BTW. have you installed the device from scratch maybe? snapd 2.50 carries an update to the boot script which supports cmdline.full, however, we decided to not bump the boot config version number, thus your current boot script will not get automatically updated.

jocado commented 3 years ago

I did install it from scratch yes. That is one of our common use cases currently.

What should I expect in that situation though ? It doesn't work from system bootstrap, but the works at some point int he future , next time the gadget is updated perhaps ?

bboozzoo commented 3 years ago

I did install it from scratch yes. That is one of our common use cases currently.

What should I expect in that situation though ? It doesn't work from system bootstrap, but the works at some point int he future , next time the gadget is updated perhaps ?

I'm looking into it right now. Looks like there's some mixup with what was cherry picked for 2.50. Some bits made it, but ones that glue everything together did not. I need to double check with @mvo5 but we may need to do 2.50.1.

In the meantime, can you try edge branch?

jocado commented 3 years ago

It worked 100% for me with the edge revision yesterday.

bboozzoo commented 3 years ago

It worked 100% for me with the edge revision yesterday.

That's good. When I have a branch for 2.50 ready, I'll add a link to it here. We build artifacts with the snapd snap as part of the workflow, you'll be able to grab it from there and verify.

jocado commented 3 years ago

Great - thank you :+1:

bboozzoo commented 3 years ago

The branch is up https://github.com/snapcore/snapd/pull/10265 AFAIK we haven't decided yet whether this will be in 2.50.

jocado commented 3 years ago

ok - thanks :crossed_fingers: - we are very keen for this feature :slightly_smiling_face:

bboozzoo commented 3 years ago

The tests have finished, and relevant ones were successful. When you click on the test workflow details, you should be able to access artifacts, which is a zip file with the snapd snap from that branch inside.

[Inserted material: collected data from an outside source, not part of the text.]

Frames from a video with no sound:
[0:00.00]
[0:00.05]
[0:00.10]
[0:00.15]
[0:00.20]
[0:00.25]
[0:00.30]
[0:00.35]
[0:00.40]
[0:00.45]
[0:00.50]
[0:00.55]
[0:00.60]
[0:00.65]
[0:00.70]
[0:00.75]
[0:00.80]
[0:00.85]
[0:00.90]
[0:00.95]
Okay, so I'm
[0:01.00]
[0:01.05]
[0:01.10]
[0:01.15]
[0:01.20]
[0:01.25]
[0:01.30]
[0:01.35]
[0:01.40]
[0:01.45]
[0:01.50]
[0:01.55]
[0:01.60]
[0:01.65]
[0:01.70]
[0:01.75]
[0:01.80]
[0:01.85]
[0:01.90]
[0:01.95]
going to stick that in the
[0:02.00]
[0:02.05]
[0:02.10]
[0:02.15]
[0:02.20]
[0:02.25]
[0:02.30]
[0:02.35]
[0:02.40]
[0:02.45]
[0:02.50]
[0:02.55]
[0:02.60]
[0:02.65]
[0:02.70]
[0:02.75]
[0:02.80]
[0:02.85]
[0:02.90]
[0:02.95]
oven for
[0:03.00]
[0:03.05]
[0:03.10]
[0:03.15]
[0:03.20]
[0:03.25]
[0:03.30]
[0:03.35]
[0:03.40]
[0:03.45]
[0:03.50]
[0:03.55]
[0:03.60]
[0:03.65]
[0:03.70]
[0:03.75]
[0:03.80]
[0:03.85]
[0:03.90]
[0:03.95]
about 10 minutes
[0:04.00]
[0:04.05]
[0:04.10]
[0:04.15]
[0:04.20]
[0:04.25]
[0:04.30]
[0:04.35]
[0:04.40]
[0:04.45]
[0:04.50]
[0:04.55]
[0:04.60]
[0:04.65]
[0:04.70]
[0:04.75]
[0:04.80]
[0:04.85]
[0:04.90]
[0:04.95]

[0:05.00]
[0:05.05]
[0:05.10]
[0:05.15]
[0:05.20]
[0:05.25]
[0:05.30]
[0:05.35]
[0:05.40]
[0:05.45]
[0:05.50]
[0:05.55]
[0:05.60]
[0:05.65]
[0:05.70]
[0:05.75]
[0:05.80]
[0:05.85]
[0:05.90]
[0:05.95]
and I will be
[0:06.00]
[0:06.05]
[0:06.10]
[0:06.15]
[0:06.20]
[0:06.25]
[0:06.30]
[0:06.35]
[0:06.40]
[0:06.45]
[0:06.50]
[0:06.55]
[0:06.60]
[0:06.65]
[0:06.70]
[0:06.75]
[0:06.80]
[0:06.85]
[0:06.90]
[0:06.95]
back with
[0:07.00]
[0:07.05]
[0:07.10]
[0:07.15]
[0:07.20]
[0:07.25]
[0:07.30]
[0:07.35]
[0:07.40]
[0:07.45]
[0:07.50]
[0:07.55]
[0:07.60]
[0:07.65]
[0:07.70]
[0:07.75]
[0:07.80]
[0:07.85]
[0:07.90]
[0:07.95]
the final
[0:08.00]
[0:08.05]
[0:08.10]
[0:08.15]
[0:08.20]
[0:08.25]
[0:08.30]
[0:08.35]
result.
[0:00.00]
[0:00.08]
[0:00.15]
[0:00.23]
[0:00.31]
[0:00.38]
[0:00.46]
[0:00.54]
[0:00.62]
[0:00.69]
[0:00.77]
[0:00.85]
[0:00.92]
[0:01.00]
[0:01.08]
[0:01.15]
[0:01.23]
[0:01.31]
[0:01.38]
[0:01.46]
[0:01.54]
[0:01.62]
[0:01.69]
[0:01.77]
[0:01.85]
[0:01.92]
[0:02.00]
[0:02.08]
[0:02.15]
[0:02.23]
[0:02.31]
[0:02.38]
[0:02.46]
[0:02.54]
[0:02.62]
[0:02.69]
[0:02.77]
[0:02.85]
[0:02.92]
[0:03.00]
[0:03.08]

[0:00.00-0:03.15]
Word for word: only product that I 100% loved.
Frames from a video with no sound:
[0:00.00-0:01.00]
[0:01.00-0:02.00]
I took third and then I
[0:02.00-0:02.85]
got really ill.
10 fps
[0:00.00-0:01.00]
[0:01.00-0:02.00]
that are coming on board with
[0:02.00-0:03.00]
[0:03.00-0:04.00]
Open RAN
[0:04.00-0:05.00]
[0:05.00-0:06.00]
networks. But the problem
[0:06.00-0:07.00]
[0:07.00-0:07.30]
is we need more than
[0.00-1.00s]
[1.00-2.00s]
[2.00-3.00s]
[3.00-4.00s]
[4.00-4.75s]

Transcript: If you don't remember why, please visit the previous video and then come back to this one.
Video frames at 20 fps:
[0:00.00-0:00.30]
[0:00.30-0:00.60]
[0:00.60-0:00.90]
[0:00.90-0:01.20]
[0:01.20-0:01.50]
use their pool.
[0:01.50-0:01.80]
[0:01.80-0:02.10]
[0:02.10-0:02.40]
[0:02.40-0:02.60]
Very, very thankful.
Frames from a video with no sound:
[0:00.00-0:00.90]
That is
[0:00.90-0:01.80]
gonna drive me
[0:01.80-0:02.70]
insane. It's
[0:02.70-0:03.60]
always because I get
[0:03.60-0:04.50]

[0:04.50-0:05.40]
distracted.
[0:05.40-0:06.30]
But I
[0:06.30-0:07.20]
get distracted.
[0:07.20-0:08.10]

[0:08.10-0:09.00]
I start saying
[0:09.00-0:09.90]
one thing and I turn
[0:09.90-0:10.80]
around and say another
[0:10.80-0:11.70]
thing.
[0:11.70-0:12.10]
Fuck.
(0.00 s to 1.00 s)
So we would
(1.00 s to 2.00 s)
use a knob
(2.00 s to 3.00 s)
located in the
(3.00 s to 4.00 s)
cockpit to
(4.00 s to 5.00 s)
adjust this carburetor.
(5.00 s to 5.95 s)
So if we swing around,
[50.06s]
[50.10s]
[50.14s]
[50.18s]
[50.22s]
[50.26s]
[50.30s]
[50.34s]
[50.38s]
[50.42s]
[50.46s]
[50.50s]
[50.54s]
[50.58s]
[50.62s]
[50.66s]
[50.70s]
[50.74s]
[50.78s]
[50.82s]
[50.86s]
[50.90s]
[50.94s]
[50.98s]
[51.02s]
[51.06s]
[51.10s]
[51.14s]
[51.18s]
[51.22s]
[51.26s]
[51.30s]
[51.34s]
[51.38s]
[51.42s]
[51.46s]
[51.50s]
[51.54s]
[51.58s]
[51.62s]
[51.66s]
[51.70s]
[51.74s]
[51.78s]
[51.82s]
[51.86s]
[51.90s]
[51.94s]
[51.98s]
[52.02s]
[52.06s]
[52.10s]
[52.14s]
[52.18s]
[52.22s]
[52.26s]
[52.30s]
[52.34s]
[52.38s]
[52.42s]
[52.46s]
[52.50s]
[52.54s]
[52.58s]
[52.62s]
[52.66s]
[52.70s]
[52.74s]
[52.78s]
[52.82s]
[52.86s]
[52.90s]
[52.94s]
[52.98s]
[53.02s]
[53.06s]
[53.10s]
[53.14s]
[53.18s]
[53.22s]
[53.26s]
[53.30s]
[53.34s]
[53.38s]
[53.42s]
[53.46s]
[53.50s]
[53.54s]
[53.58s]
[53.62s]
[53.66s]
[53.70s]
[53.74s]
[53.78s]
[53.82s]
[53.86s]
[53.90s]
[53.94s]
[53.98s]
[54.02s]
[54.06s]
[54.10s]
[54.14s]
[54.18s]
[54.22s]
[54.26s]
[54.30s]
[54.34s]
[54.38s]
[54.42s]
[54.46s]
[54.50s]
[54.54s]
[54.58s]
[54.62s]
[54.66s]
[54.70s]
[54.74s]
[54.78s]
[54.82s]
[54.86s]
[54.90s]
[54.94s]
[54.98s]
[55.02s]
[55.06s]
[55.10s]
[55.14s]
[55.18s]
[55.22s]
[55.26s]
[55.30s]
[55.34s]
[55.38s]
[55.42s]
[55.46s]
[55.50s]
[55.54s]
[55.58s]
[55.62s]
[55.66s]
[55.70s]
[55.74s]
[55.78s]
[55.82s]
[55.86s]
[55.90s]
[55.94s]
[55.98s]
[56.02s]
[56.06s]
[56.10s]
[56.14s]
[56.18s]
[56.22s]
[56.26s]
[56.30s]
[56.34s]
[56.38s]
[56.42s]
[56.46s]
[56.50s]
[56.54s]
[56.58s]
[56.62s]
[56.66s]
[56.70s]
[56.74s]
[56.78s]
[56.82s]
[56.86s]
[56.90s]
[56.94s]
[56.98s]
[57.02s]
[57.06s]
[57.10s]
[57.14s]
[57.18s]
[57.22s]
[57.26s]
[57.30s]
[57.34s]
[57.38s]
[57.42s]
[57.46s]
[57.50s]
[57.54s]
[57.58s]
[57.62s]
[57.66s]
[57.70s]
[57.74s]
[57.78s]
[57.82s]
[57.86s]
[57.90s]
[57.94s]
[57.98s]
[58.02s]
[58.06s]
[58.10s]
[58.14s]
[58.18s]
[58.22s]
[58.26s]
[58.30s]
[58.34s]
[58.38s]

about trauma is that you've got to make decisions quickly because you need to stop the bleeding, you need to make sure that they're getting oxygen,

jocado commented 3 years ago

Hi. Sorry for the delayed response. Just to confirm, The artifact above seemed to work for me.

jocado commented 3 years ago

Just following on from last week, and the current revision that made it to current/stable, I presume we are looking at 2.50.1 now.

Not looking for absolutes, but is there any kind of rough ETA for that ? Are we talking weeks or months ?

jocado commented 3 years ago

Hi.

Can anyone confirm if we are looking at 2.50.1 for the above change, or is it a 2.51 change now [ which looks to be incoming anyway ].

anonymouse64 commented 3 years ago

2.50.1 has the fix and should be in stable now, but yes 2.51 also has the full fix and should be headed to stable next week hopefully.